Com a devida vénia, transcrevemos aqui trecho do artigo de Irene do Amaral sob o título empígrafe:
"O conceito de luso-brasilidade
representa um desafio cultural envolto em dificuldades que advêm de uma
relação colonial constantemente relembrada de forma direta ou indireta,
quer pelo Brasil quer por Portugal. Porém, a produtividade subjacente ao
diálogo luso-brasileiro sempre se sobrepõe; porquanto o reconhecimento
dessa relação resulta do aprofundar da compreensão das identidades
portuguesa e brasileira, a par do entendimento do espaço cultural
transatlântico.
Também é verdade que esse
diálogo pós-colonial ressurge ao longo do século XX enquanto proposta
das elites culturais e políticas. Os interesses que lhe deram forma
foram, pois, assumindo diferentes vocações, ao sabor de ideologias
nacionalistas ou solidárias, de valor afetivo ou puramente estratégico.
No fundo, o que está em causa é a afirmação identitária consciente de
uma especificidade transatlântica a dizer em português.
As bases do refazer do diálogo
luso-brasileiro podem então constituir-se através do processo de
resolução de um passado traumático de natureza colonial contíguo a uma
longa diáspora lusa no Brasil.

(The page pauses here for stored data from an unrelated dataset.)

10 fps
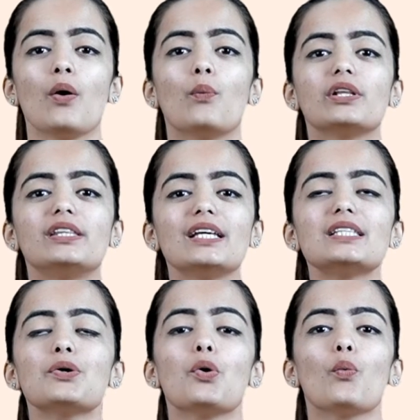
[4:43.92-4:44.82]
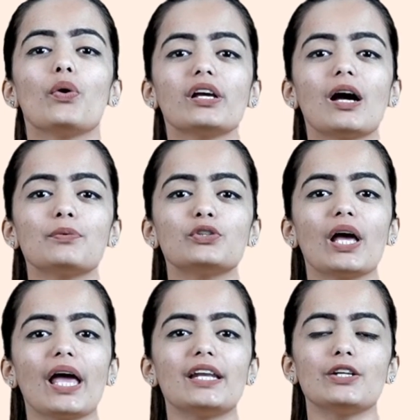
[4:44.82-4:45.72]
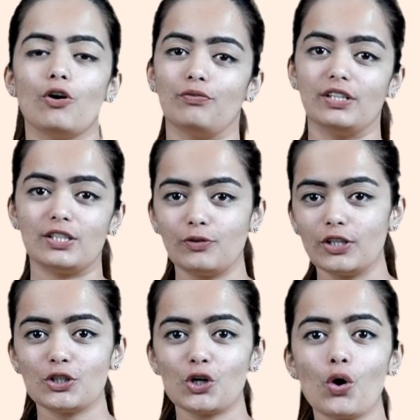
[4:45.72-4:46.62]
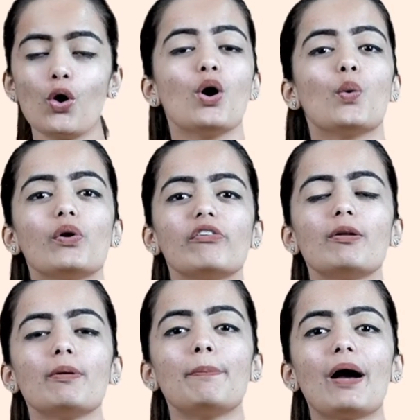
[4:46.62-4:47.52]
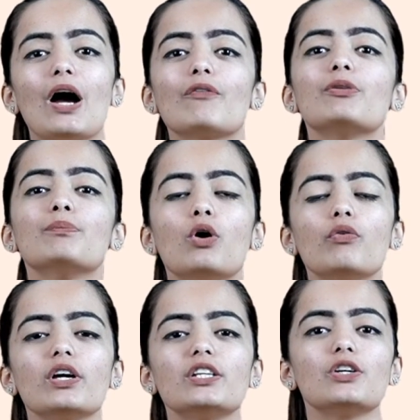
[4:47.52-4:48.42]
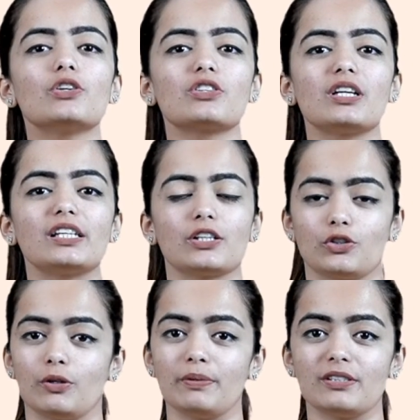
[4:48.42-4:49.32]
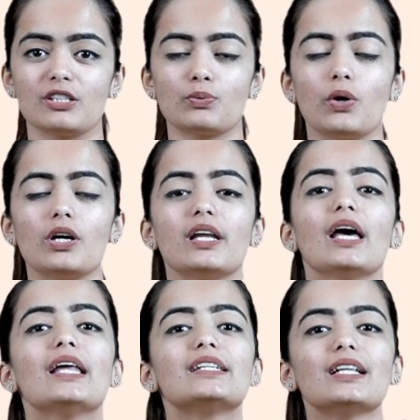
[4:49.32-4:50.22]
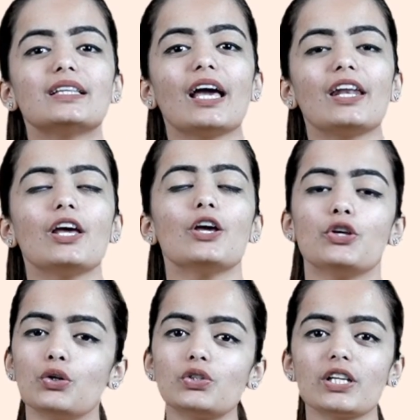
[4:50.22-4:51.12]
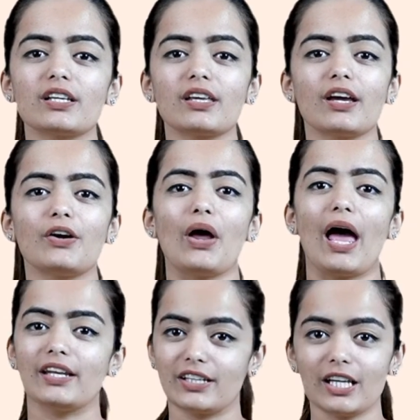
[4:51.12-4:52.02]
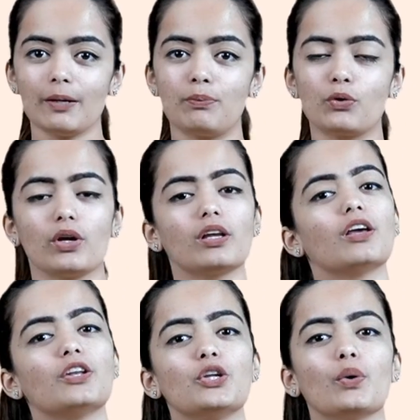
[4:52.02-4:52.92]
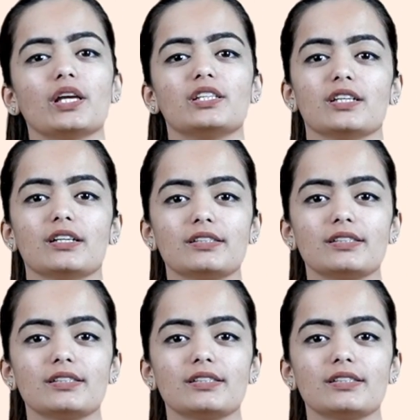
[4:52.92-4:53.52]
With this, we come to the end of this video. We will be back with more videos related to the business world. Till then, you take care and keep brewing new ideas.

Aliás, essa experiência migratória dará
origem ao movimento inverso, o do regresso do chamado "brasileiro"ou
"torna-viagem." Na tradição literária portuguesa dos últimos dois
séculos, o torna-viagem do Brasil - à semelhança do da América do Norte -
foi adquirindo um estatuto ambíguo, sendo identificado ora como
brasileiro, ora como português.
Na verdade, as relações entre os
Açores e o Brasil foram sedimentando ao longo de séculos e as redes
sociais da emigração continuaram pelo século XIX e primeira metade do
século XX a alimentar a renovação humana e cultural de um diálogo entre
Portugal e o Brasil intermediado pelas ilhas açorianas.
Os trabalhos brasileiros do académico açoriano Vitorino Nemésio
dão conta da sua atenção àquele esforço transatlântico. Isto é, o
roteiro brasileiro acompanha o autor ao nível da sua produção poética e
ensaística, sem que nos esqueçamos do contributo do professor de
Humanidades no Brasil e em Portugal ou o do comunicador ao nível dos
media. Pela qualidade académica e sentida do seu discurso, Vitorino
Nemésio afirma-se como uma voz credível do diálogo luso-brasileiro,
constituindo a sua escrita um dos lugares privilegiados para se observar
as relações culturais entre Portugal e o Brasil."